Despite its immense oil wealth, the country is in the midst of devastating economic, social and health crises. It has the world’s steepest economic decline, the second highest murder rate and the sharpest-rising inflation (forecast to reach 2,200% by the end of next year, according to the International Monetary Fund).

These problems all converge in the nation’s hospitals, where doctors report rising levels of mortality thanks to a dire shortage of medical supplies, shutdowns of operating theatres, staff declines and violent crime, including gunshots during surgery and mugging in corridors.

For years, among the proudest boasts of the Bolivarian Socialist administration was that it eradicated hunger, reduced poverty and improved healthcare for the poor.

But the trend now appears to be moving in the opposite direction at an alarming speed. Reliable data is hard to find. The government has acknowledged that maternal mortality – a key healthcare indicator – has doubled in the past year.
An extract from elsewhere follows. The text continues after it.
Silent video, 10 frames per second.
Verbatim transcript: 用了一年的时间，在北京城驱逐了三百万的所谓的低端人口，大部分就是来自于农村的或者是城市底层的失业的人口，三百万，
The opposition says the deterioration is five-fold – and that death of newborns increased 100-fold.

The Venezuelan Health Observatory, a research centre at the Central University of Venezuela in Caracas, estimates that fewer than 10% of operating theatres, emergency rooms and intensive care units are fully operational. It says 76% of hospitals suffer from scarcity of medicines, 81% have a lack of surgical materials and 70% complain of intermittent water supply.

“We are seeing a collapse in the public health system.” said Maritza Landaeta, a senior member of the Health Observatory. “Venezuela is witnessing a miracle, a miracle of destruction.”
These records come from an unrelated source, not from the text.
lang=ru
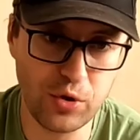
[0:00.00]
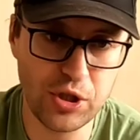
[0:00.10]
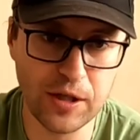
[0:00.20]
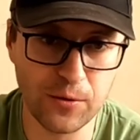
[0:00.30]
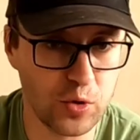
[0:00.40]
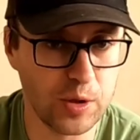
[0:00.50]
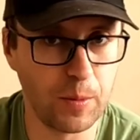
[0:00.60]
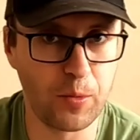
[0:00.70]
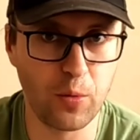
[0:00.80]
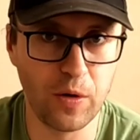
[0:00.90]
случае нужно
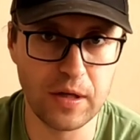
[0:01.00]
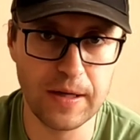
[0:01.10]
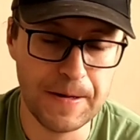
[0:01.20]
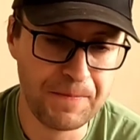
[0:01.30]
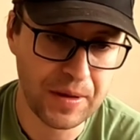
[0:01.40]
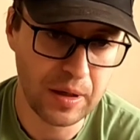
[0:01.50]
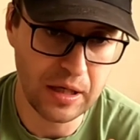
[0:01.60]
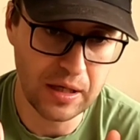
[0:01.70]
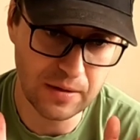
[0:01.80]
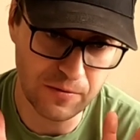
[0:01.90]
попробовать
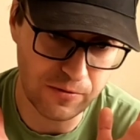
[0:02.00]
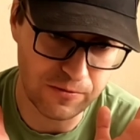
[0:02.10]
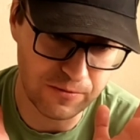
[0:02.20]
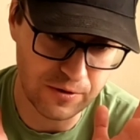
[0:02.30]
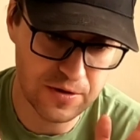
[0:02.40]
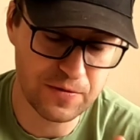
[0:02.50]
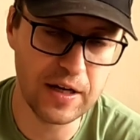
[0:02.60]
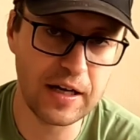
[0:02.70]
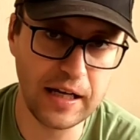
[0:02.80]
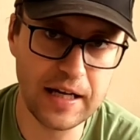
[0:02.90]
и в
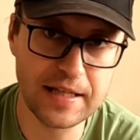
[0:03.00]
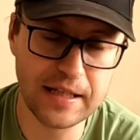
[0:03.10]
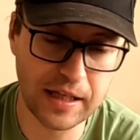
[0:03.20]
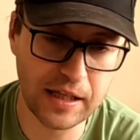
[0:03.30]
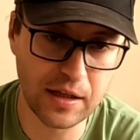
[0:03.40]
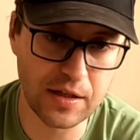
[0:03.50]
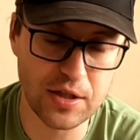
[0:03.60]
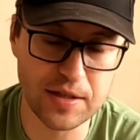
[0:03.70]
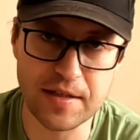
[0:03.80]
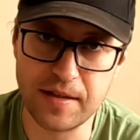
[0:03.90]
своей коллекции какие-то
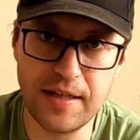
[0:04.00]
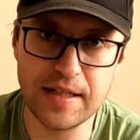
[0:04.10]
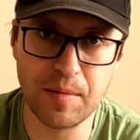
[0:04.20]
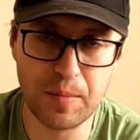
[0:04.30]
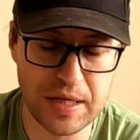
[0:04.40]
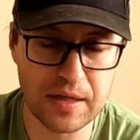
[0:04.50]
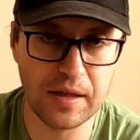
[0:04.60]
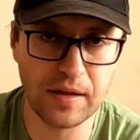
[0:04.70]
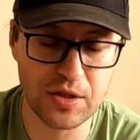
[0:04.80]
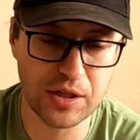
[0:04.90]
часы с тритием
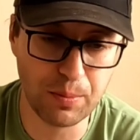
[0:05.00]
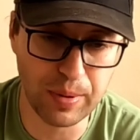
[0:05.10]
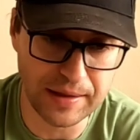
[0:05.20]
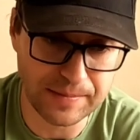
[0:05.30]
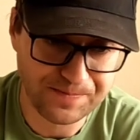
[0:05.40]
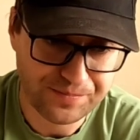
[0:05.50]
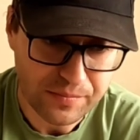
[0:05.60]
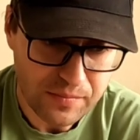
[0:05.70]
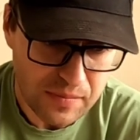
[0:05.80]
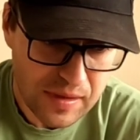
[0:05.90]
обязательно должны быть.
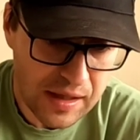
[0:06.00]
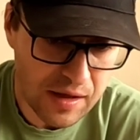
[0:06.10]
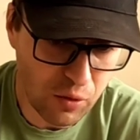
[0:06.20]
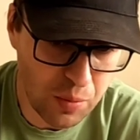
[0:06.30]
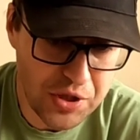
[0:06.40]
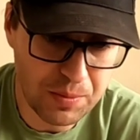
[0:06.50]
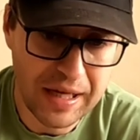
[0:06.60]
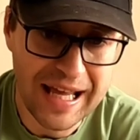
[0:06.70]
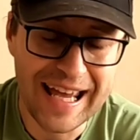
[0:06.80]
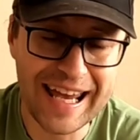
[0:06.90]
В
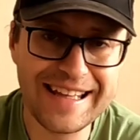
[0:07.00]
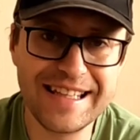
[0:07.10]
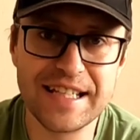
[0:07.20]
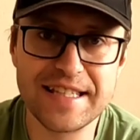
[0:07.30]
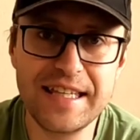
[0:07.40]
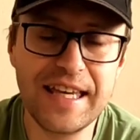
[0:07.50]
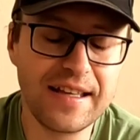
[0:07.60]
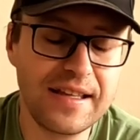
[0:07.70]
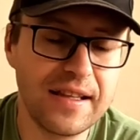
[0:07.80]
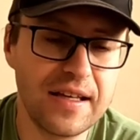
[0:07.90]
общем, эти часы
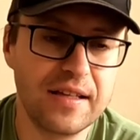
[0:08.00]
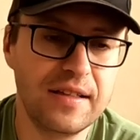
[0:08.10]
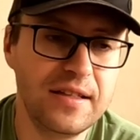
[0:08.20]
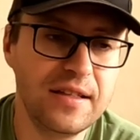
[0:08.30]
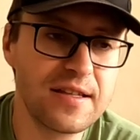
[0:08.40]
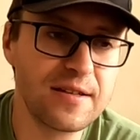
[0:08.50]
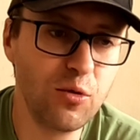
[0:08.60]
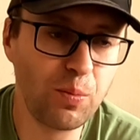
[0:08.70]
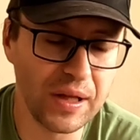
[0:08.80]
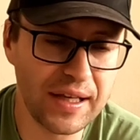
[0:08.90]
я не, на, не
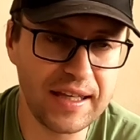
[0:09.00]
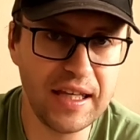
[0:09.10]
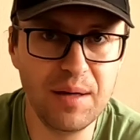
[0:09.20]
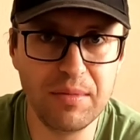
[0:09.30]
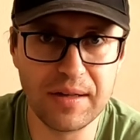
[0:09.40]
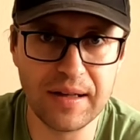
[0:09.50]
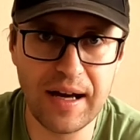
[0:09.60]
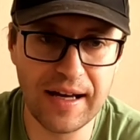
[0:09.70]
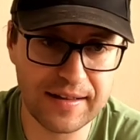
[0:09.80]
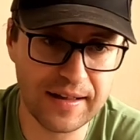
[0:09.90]
назову плохими,
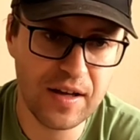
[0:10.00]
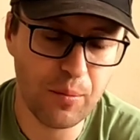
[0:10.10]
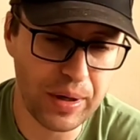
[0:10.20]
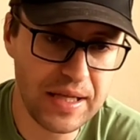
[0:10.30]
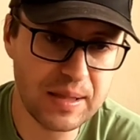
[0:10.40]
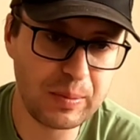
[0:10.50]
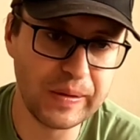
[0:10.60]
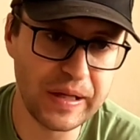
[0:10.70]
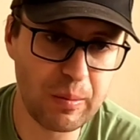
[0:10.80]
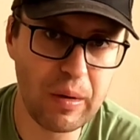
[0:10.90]
да, это, в
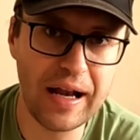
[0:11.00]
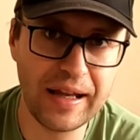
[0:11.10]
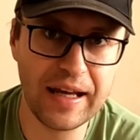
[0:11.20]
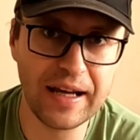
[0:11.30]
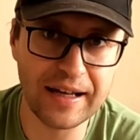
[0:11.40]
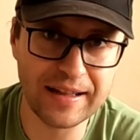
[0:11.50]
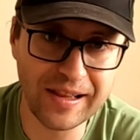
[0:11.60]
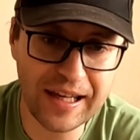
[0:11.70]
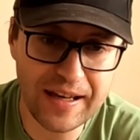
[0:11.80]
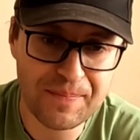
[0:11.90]
принципе, нормальные
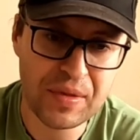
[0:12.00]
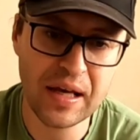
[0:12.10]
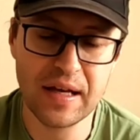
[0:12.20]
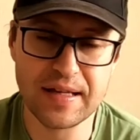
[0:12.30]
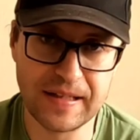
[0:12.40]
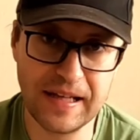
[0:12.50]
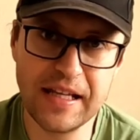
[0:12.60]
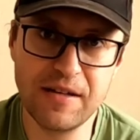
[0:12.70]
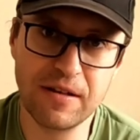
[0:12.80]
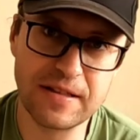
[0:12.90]
котлы
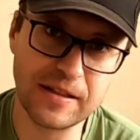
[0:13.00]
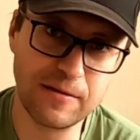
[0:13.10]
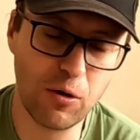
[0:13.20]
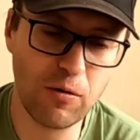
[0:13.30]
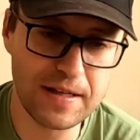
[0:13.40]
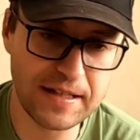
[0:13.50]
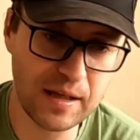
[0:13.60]
среднего ценового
Her concerns were echoed by 10 physicians interviewed in three cities across the country. Without exception, they expressed alarm and anger at the deterioration they see.
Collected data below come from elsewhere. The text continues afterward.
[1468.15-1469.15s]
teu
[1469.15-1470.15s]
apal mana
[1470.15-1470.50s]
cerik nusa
“Sometimes I cry. It is so frustrating,” said Carlos Menezes, who recently qualified as a doctor after training at Luis Razetti. “People are dying because of this crisis.”

Menezes, and every staff member interviewed at Luis Razetti, asked to be identified with a pseudonym for fear of repercussions in the current tense climate. Earlier this year, the president of the Venezuelan Association of Clinics and Hospitals in the state of Carabobo, was detained by police and questioned for three hours after he went on TV to complain about medical shortages.

Two doctors smuggled the Guardian past security guards for a tour of their hospital, where the scale of deterioration was evident.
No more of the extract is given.